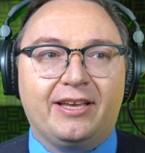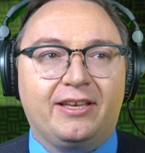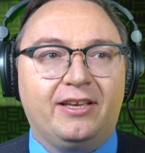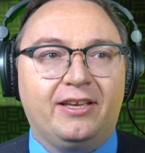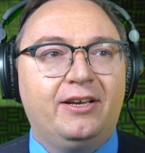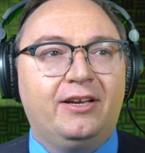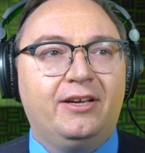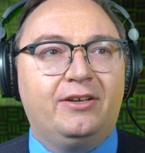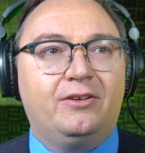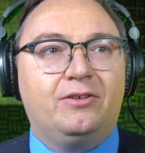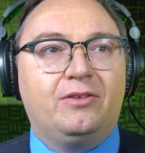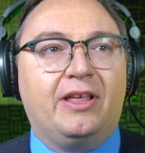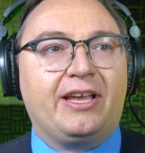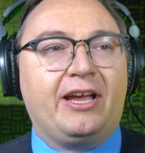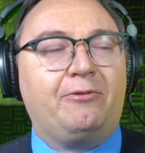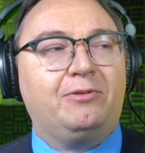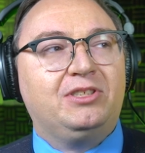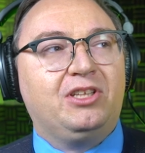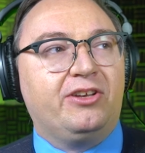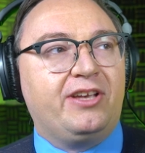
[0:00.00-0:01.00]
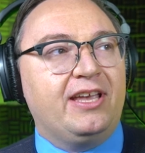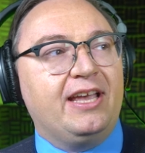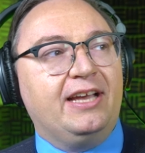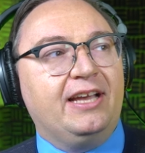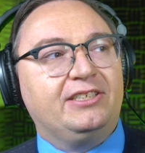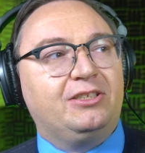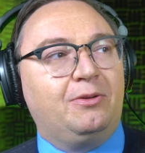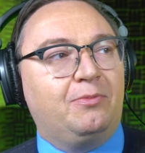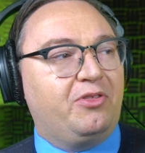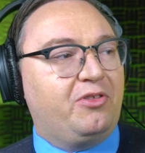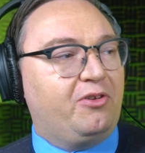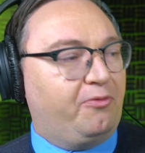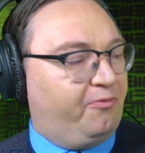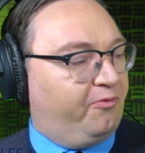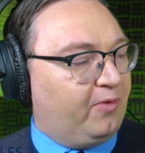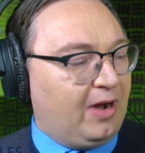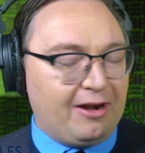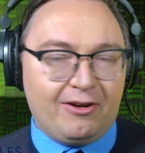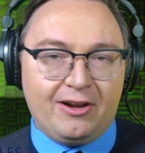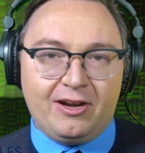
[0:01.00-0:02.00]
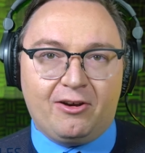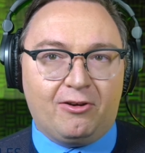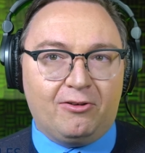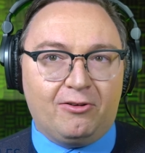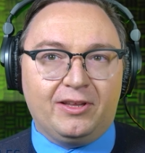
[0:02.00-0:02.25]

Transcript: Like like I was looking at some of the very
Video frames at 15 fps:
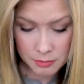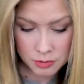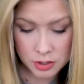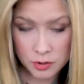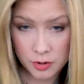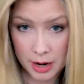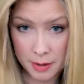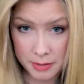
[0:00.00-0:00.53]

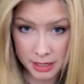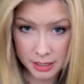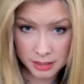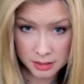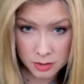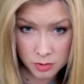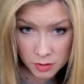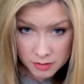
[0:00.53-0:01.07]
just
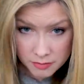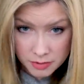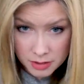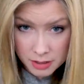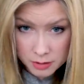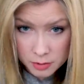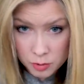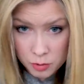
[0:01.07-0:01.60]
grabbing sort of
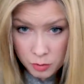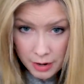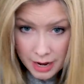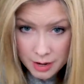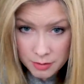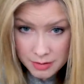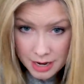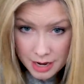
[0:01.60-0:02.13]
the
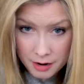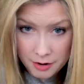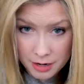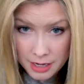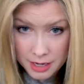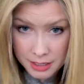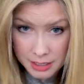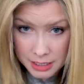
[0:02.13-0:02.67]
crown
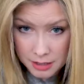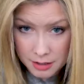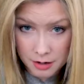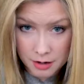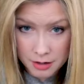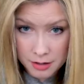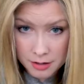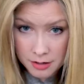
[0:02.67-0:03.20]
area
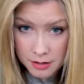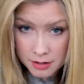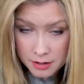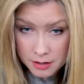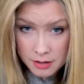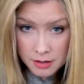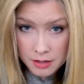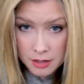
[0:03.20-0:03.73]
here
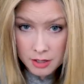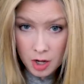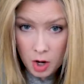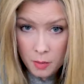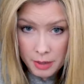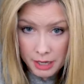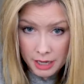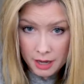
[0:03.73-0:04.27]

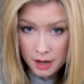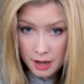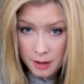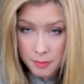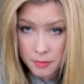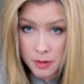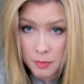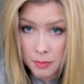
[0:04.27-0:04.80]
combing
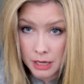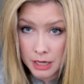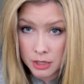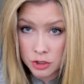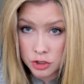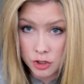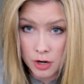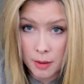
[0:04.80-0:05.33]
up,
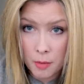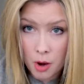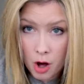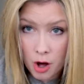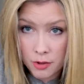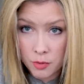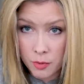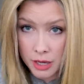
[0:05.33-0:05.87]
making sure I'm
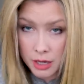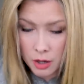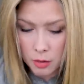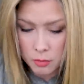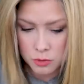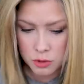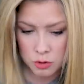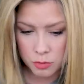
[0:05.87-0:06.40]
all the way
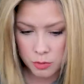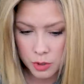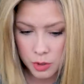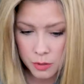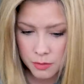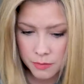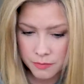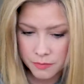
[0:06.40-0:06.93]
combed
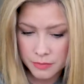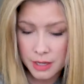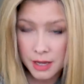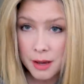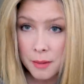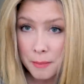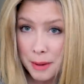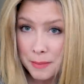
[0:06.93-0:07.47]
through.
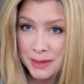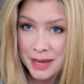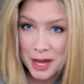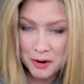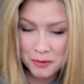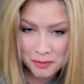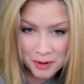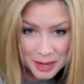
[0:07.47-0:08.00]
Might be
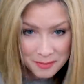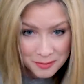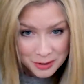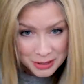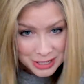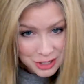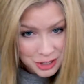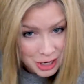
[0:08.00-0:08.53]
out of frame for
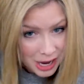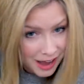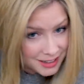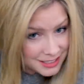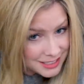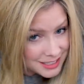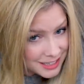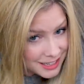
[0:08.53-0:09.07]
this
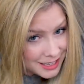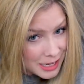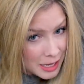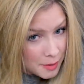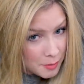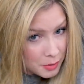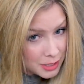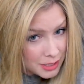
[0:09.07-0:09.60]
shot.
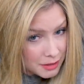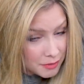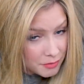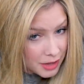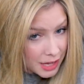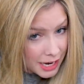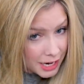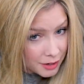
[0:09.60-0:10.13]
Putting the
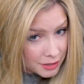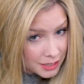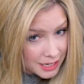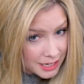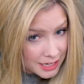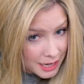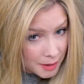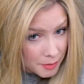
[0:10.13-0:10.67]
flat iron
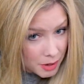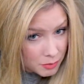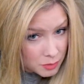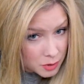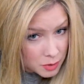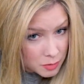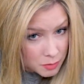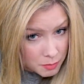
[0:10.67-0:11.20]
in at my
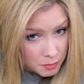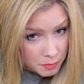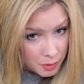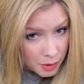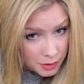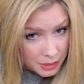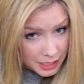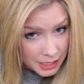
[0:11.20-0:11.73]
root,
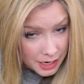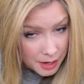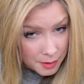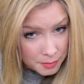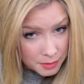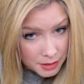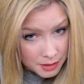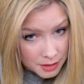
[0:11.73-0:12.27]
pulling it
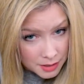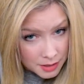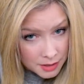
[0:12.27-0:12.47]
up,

**WHAT TO DO:**
Give back every record exactly, dropping its pictures.

**RESPONSE BOX:**
[0:00.00-0:01.00]
[0:01.00-0:02.00]
[0:02.00-0:02.25]

Transcript: Like like I was looking at some of the very
Video frames at 15 fps:
[0:00.00-0:00.53]

[0:00.53-0:01.07]
just
[0:01.07-0:01.60]
grabbing sort of
[0:01.60-0:02.13]
the
[0:02.13-0:02.67]
crown
[0:02.67-0:03.20]
area
[0:03.20-0:03.73]
here
[0:03.73-0:04.27]

[0:04.27-0:04.80]
combing
[0:04.80-0:05.33]
up,
[0:05.33-0:05.87]
making sure I'm
[0:05.87-0:06.40]
all the way
[0:06.40-0:06.93]
combed
[0:06.93-0:07.47]
through.
[0:07.47-0:08.00]
Might be
[0:08.00-0:08.53]
out of frame for
[0:08.53-0:09.07]
this
[0:09.07-0:09.60]
shot.
[0:09.60-0:10.13]
Putting the
[0:10.13-0:10.67]
flat iron
[0:10.67-0:11.20]
in at my
[0:11.20-0:11.73]
root,
[0:11.73-0:12.27]
pulling it
[0:12.27-0:12.47]
up,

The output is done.